La marge de manœuvre laissée aux équipes s’est réduite comme une peau de chagrin.

Et quel serait l’intérêt pour Dailymotion d’avoir les mêmes clips que son puissant concurrent ? Faudrait-il lui réserver en exclusivité les artistes Universal ? Un pas que Vivendi n’est prêt à franchir. De fait, cela reviendrait à priver Universal de l’audience et des reversements de YouTube.

En dépit de cette schizophrénie, Vivendi souhaite quand même « donner à Dailymotion un positionnement plus premium » que YouTube. Comprenez, en diffusant des contenus de meilleure qualité, et pas en privilégiant les « Youtubeuses beauté ». Sauf que les contenus “premium” coûtent cher. Là non plus, pas question de dépenser plus. « Il peut y avoir des contenus télé de qualité, qui n’ont pas vocation à aller ailleurs », assure-t-on chez Vivendi.

Marge de manœuvre réduite

Une chose est sûre, pour Dailymotion, la voie s’annonce étroite. D’autant que la fameuse convergence n’a pas de réalité dans les chiffres. Ainsi, les contenus Canal+ (du « Petit Journal » au « Jamel Comedy Club ») présents sur Dailymotion ne représentent que 0,1 % de l’audience du site. Et ce, bien que les équipes de la plate-forme travaillent d’arrache-pied sur les contenus de Canal+. « Je ne pense pas qu’il y ait de synergie possible », conclut un cadre du site.

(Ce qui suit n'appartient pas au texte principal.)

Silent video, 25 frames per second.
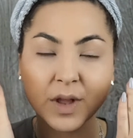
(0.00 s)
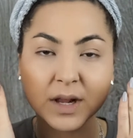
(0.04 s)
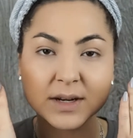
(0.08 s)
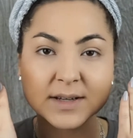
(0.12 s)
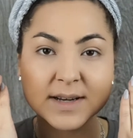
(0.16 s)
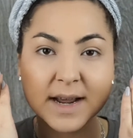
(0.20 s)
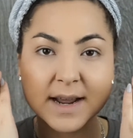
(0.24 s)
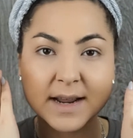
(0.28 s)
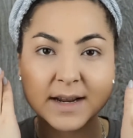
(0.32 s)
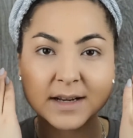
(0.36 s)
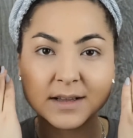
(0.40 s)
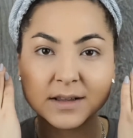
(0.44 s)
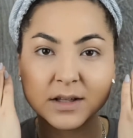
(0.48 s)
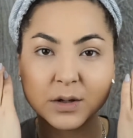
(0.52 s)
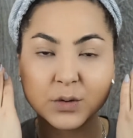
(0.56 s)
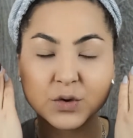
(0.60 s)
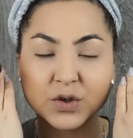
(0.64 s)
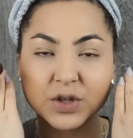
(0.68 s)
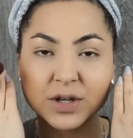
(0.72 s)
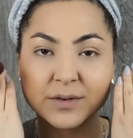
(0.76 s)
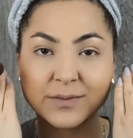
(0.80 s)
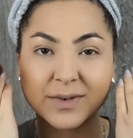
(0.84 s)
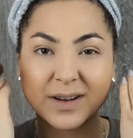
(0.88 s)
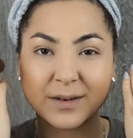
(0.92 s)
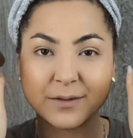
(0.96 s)
that
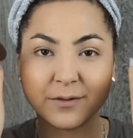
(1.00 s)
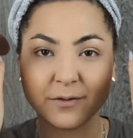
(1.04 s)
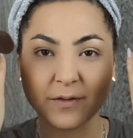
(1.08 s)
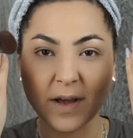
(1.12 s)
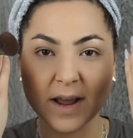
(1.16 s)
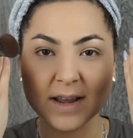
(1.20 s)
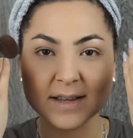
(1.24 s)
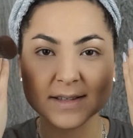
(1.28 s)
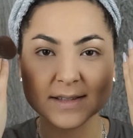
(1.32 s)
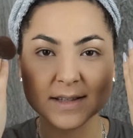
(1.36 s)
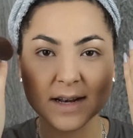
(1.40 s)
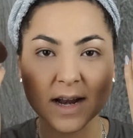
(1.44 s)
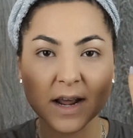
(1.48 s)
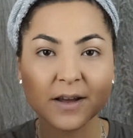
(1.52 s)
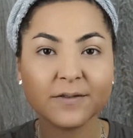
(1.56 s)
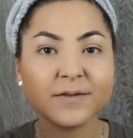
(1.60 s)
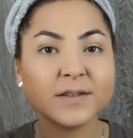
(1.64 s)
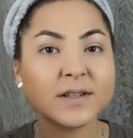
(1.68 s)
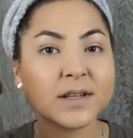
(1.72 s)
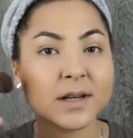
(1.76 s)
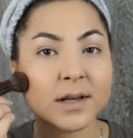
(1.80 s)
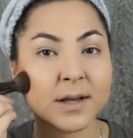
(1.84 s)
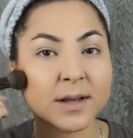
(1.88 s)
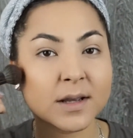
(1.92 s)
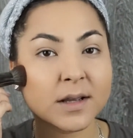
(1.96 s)
illusion of a
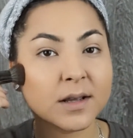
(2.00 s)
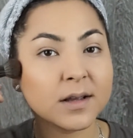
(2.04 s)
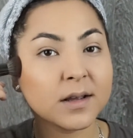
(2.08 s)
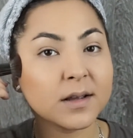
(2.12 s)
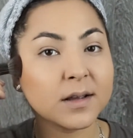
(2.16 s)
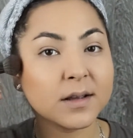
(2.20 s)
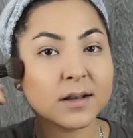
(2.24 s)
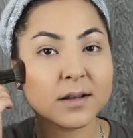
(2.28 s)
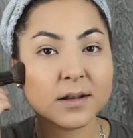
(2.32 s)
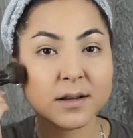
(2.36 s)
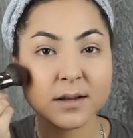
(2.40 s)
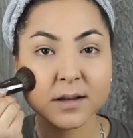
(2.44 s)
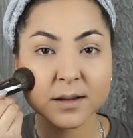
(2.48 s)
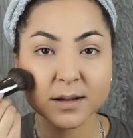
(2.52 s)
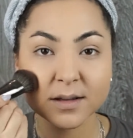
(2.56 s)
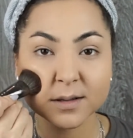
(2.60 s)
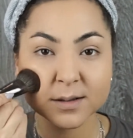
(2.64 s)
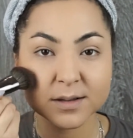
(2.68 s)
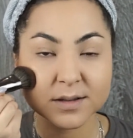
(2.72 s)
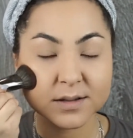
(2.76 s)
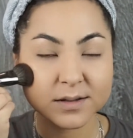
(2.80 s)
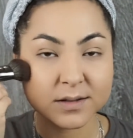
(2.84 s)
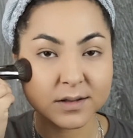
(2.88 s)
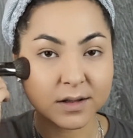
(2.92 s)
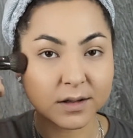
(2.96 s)
facelift.
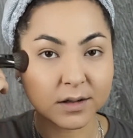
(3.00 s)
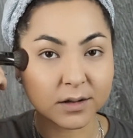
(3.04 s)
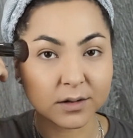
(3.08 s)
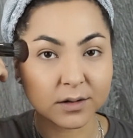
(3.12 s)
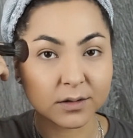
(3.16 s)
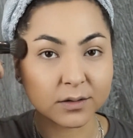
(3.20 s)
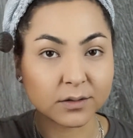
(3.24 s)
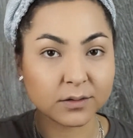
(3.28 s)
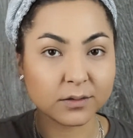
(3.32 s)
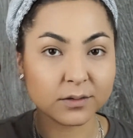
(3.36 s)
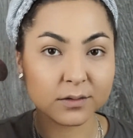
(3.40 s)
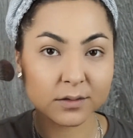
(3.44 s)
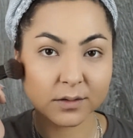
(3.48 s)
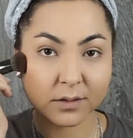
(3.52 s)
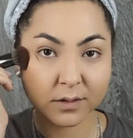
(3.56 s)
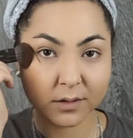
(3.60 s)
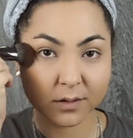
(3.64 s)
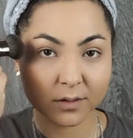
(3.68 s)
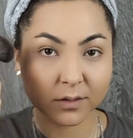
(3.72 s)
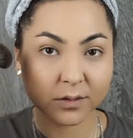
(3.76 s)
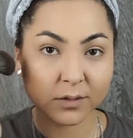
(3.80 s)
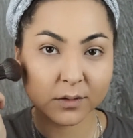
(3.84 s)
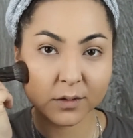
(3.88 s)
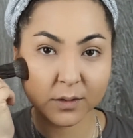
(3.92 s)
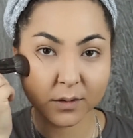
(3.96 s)
So
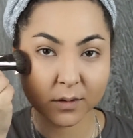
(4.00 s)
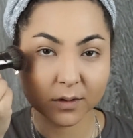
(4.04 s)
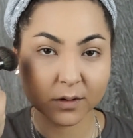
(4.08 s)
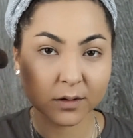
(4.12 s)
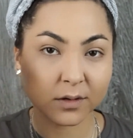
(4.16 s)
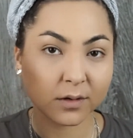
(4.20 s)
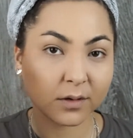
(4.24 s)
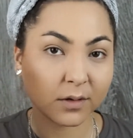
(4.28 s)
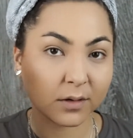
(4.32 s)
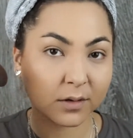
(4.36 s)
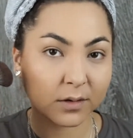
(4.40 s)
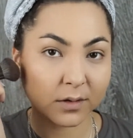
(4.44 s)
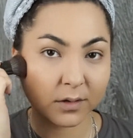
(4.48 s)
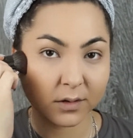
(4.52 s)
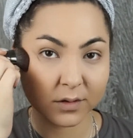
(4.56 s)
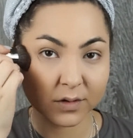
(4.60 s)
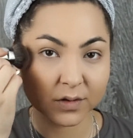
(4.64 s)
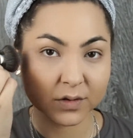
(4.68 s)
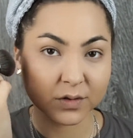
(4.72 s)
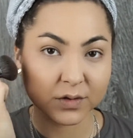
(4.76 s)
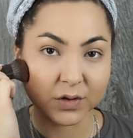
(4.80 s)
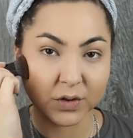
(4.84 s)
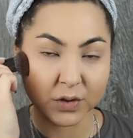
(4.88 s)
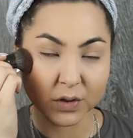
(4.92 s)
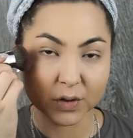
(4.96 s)

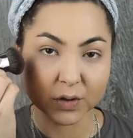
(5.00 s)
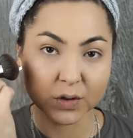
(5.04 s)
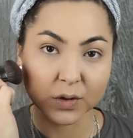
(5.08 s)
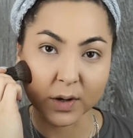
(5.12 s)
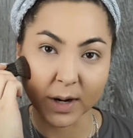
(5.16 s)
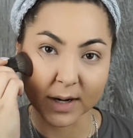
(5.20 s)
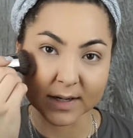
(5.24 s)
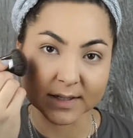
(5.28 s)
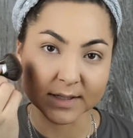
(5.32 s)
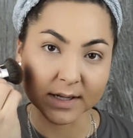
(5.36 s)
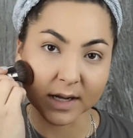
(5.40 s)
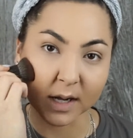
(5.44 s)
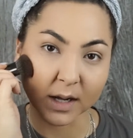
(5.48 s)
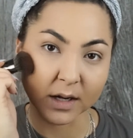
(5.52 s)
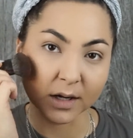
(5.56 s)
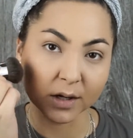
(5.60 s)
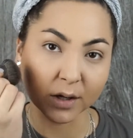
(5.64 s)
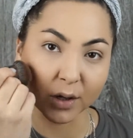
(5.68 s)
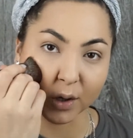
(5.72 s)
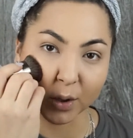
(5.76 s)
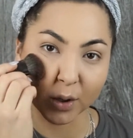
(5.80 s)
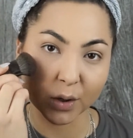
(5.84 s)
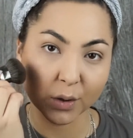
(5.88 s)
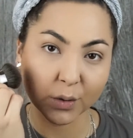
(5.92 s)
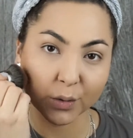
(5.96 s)
do try to kind of
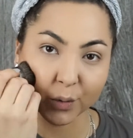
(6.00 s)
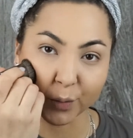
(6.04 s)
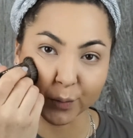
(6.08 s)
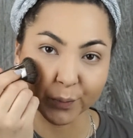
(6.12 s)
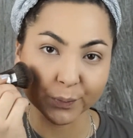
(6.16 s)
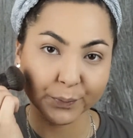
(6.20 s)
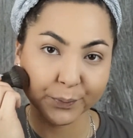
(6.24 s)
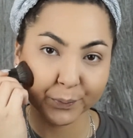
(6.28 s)
go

« Cela prend deux mois pour avoir une gomme. »

A ces difficultés stratégiques, s’ajoutent des problèmes de gouvernance. La marge de manœuvre laissée aux équipes s’est réduite comme une peau de chagrin. « Cela prend deux mois pour avoir une gomme », se plaint-on en interne. Pis, le « player » vidéo de Dailymotion n’est toujours pas utilisé par Canal+, qui continue de s’appuyer sur une technologie maison déployée par une équipe séparée.

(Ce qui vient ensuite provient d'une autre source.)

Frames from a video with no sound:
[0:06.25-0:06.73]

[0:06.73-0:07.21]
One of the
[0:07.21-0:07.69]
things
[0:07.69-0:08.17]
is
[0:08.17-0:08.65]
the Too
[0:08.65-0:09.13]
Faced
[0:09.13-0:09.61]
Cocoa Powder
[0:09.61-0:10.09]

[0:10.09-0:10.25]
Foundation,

Si Maxime Saada occupe le poste de président, tout passe par Michel Sibony, homme de confiance de Vincent Bolloré, qui n’a pourtant aucun rôle officiel chez Dailymotion. Ce « cost killer », chargé chez Havas du « middle office » valide dépenses, embauches, et assiste même aux comités de résultats de Dailymotion, où ne siègent que les administrateurs de Vivendi.

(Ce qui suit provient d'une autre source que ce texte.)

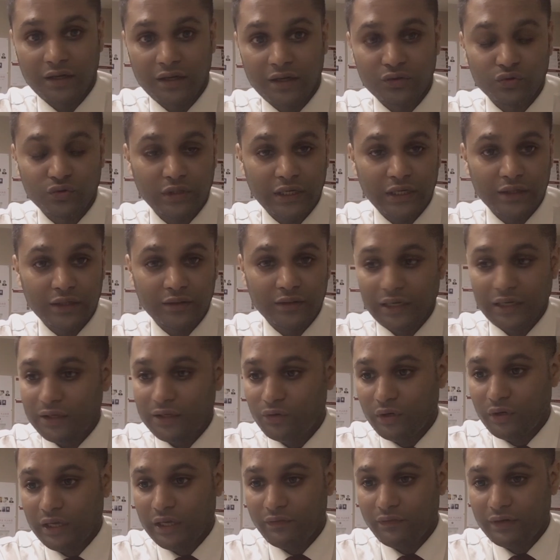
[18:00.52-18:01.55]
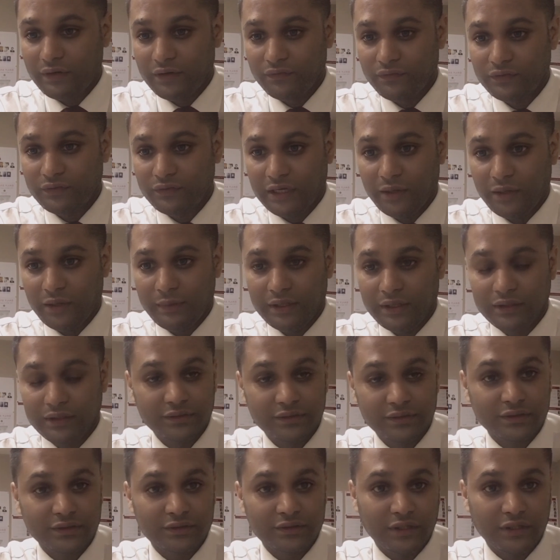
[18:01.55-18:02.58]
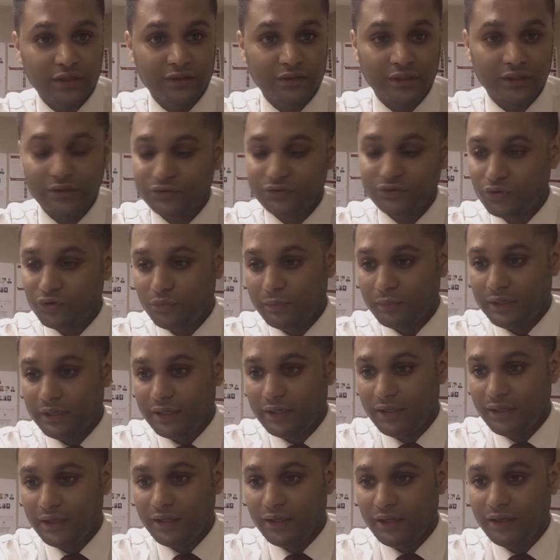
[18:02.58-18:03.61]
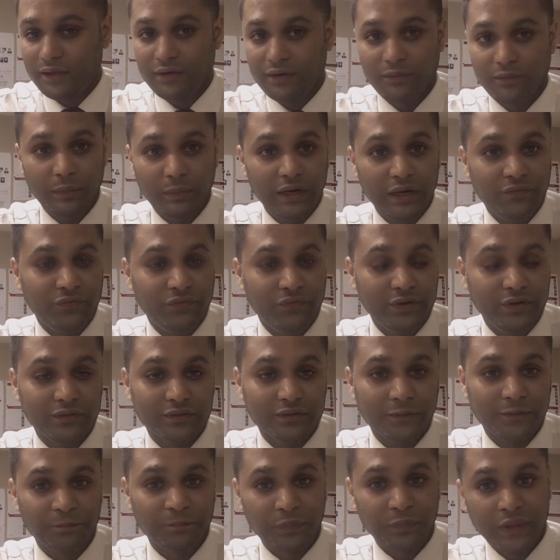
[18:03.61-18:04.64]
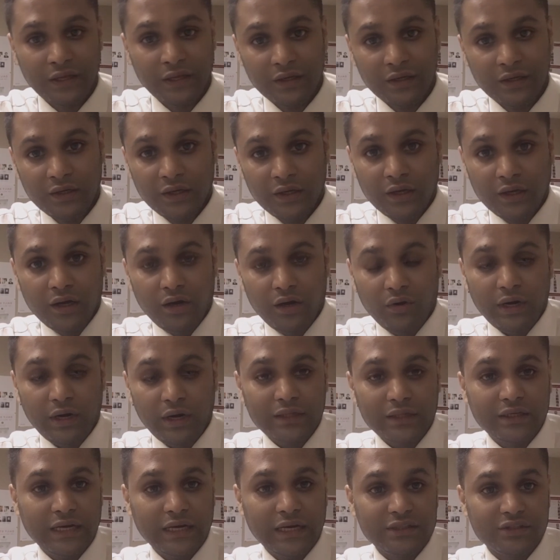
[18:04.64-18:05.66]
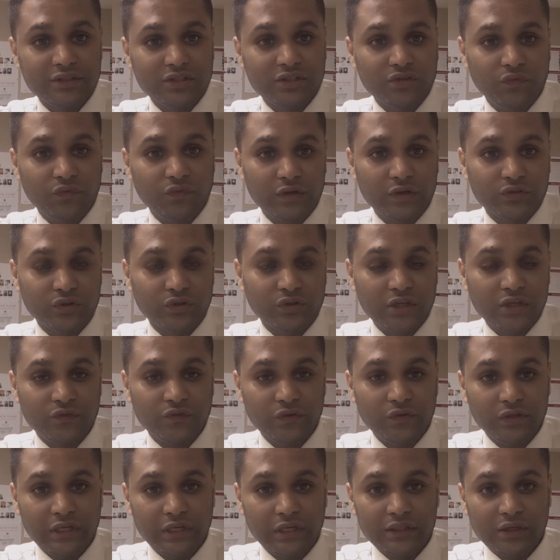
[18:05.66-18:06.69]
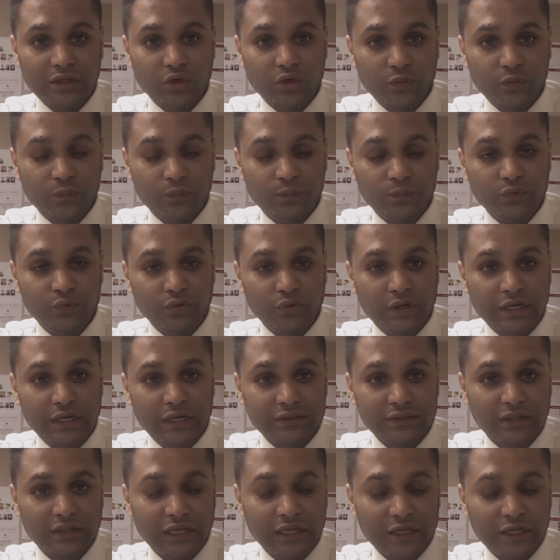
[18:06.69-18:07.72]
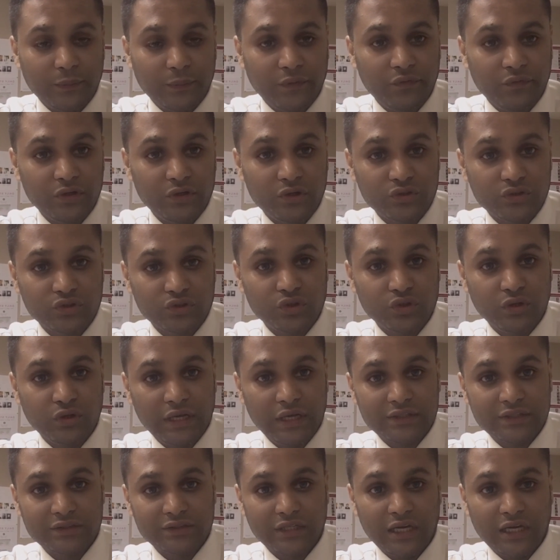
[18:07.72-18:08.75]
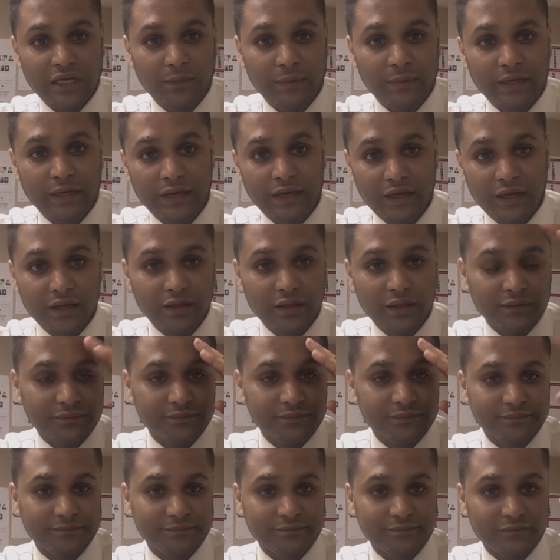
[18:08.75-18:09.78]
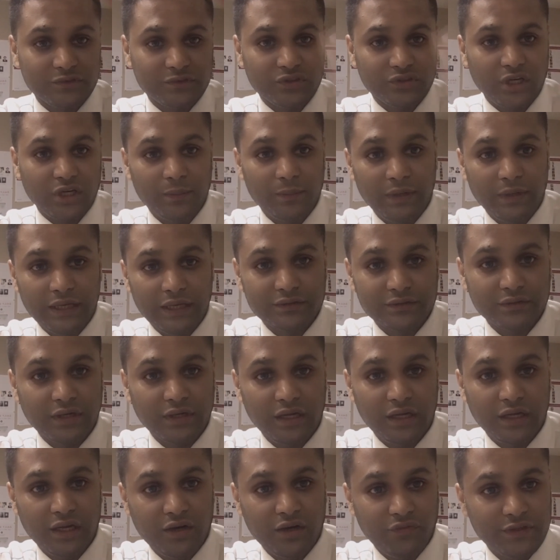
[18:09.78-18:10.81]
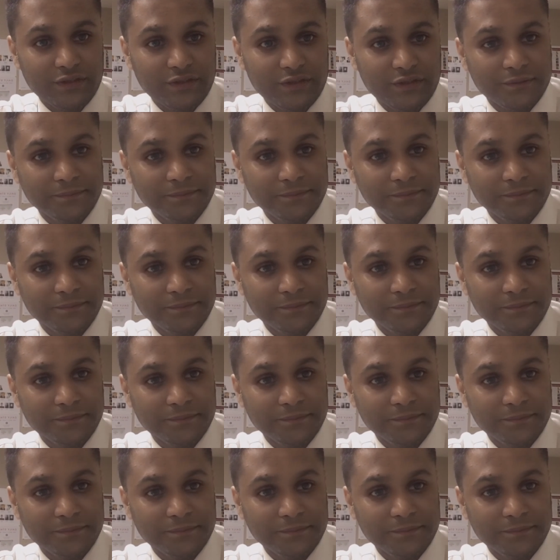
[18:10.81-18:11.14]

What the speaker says: do that. I don't have enough time, and this is not also my field. Alright guys, this is for today's video, and hope you guys like my video. See you next time and stay blessed. Allah Hafiz.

Résultat, les autres dirigeants de Vivendi n’osent plus trancher à sa place, et certaines demandes restent sans réponse. Michel Sibony s’avère efficace « pour faire passer une facture de téléphone de 200 000 à 100 000 euros, mais, pour la stratégie, c’est autre chose », dit-on en interne. Pourtant, le vrai patron, c’est lui.